__Action item__: Quote the records beneath, complete and exact. Leave out images.

(Saved entries)
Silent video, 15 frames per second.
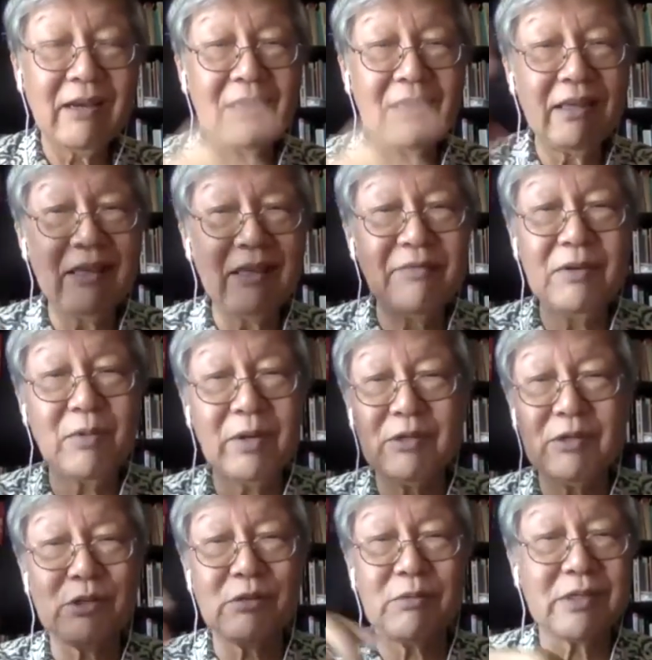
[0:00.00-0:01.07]
even when
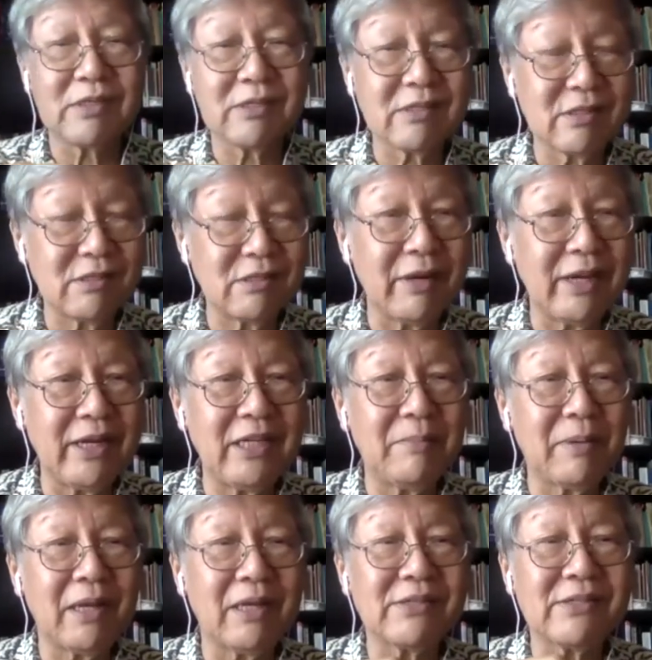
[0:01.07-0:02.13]
she was, you know, 80
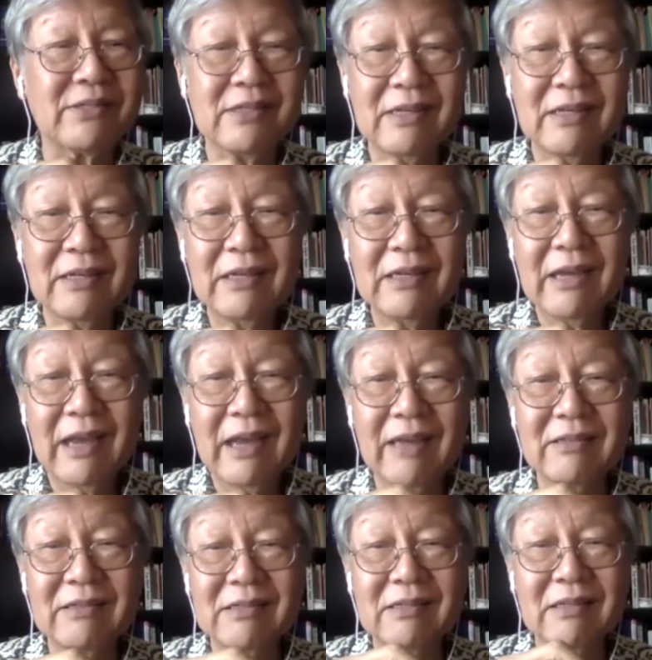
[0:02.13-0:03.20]
plus,
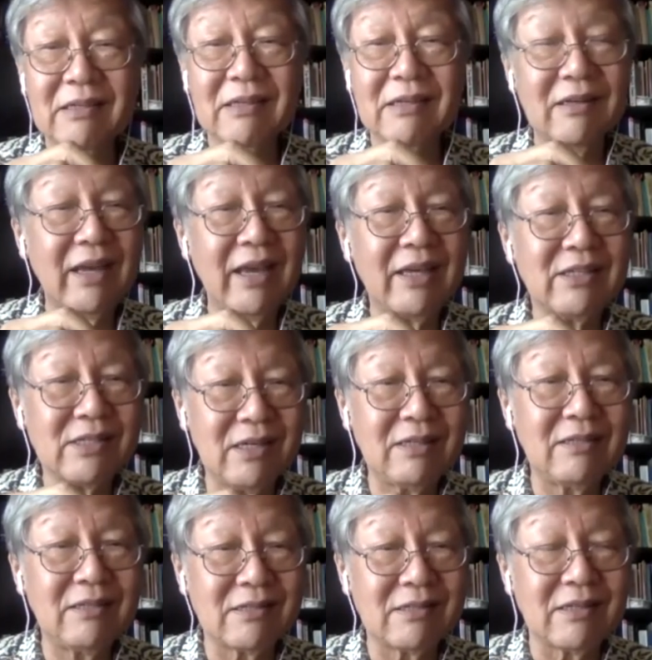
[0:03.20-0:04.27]
had
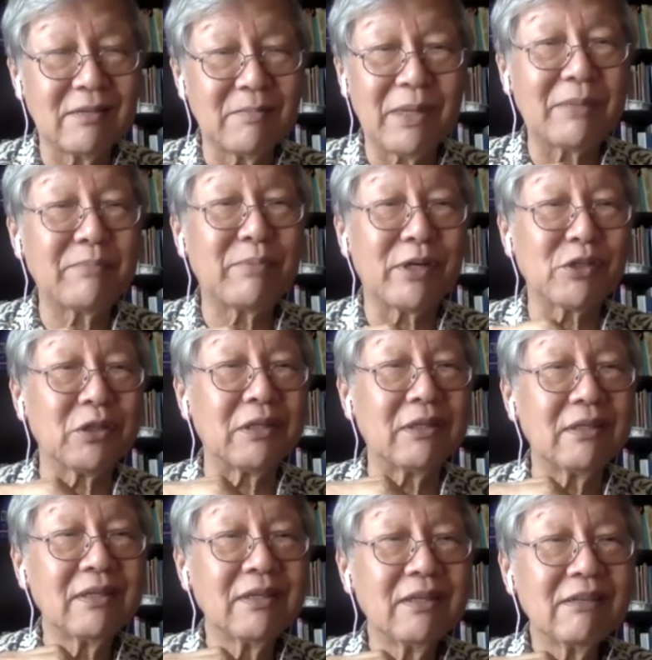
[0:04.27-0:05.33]
excellent blood pressure.
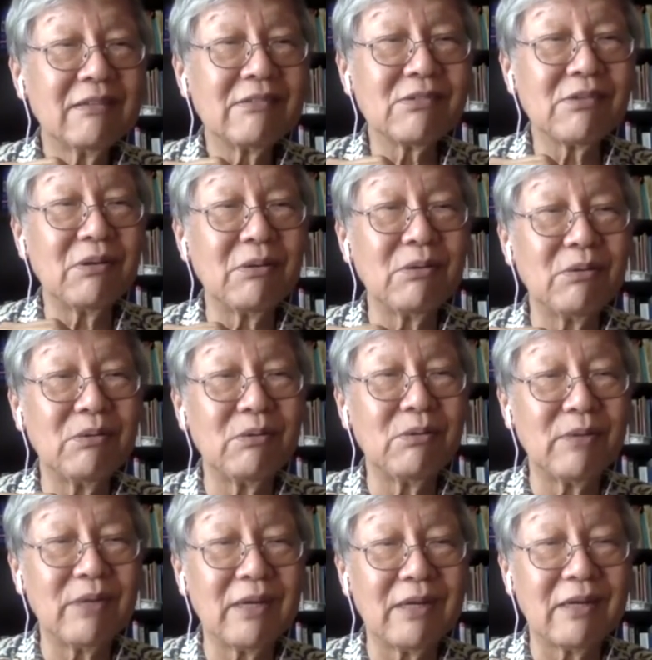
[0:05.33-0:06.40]
So
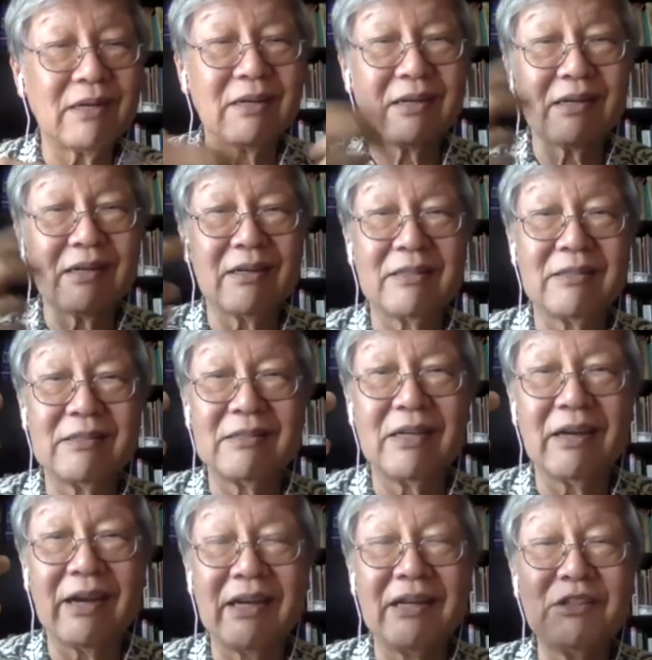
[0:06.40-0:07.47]

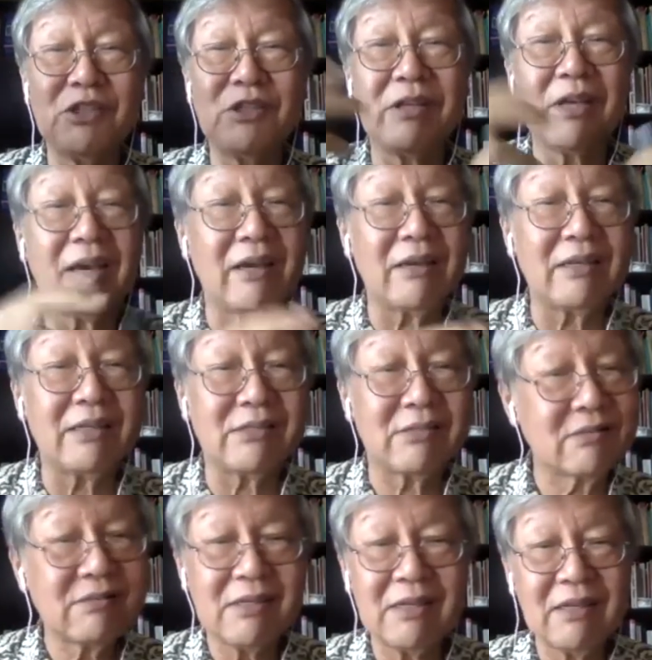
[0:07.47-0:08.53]
the energy there
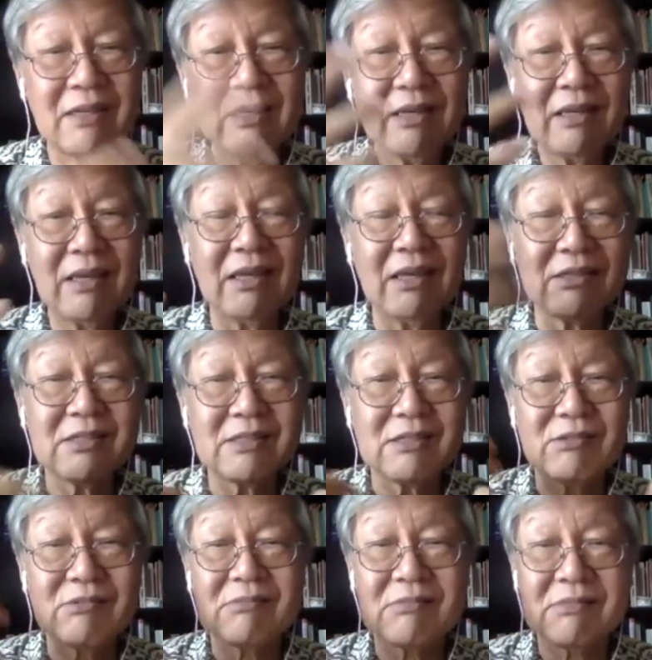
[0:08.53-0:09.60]
is
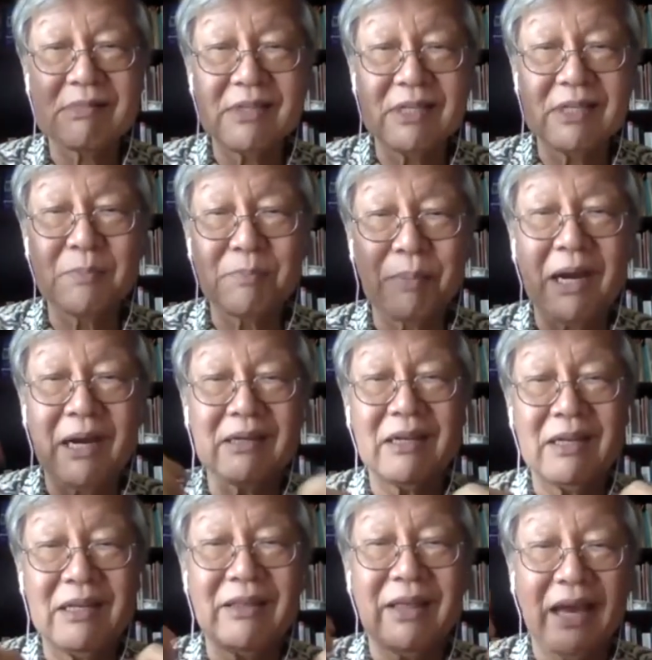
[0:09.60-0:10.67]

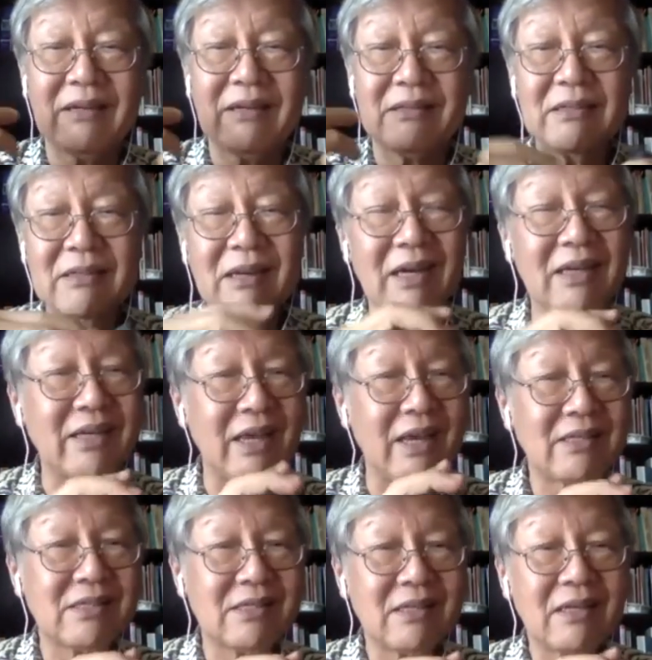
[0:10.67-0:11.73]
partly that, I guess.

__Task answer__:
Silent video, 15 frames per second.
[0:00.00-0:01.07]
even when
[0:01.07-0:02.13]
she was, you know, 80
[0:02.13-0:03.20]
plus,
[0:03.20-0:04.27]
had
[0:04.27-0:05.33]
excellent blood pressure.
[0:05.33-0:06.40]
So
[0:06.40-0:07.47]

[0:07.47-0:08.53]
the energy there
[0:08.53-0:09.60]
is
[0:09.60-0:10.67]

[0:10.67-0:11.73]
partly that, I guess.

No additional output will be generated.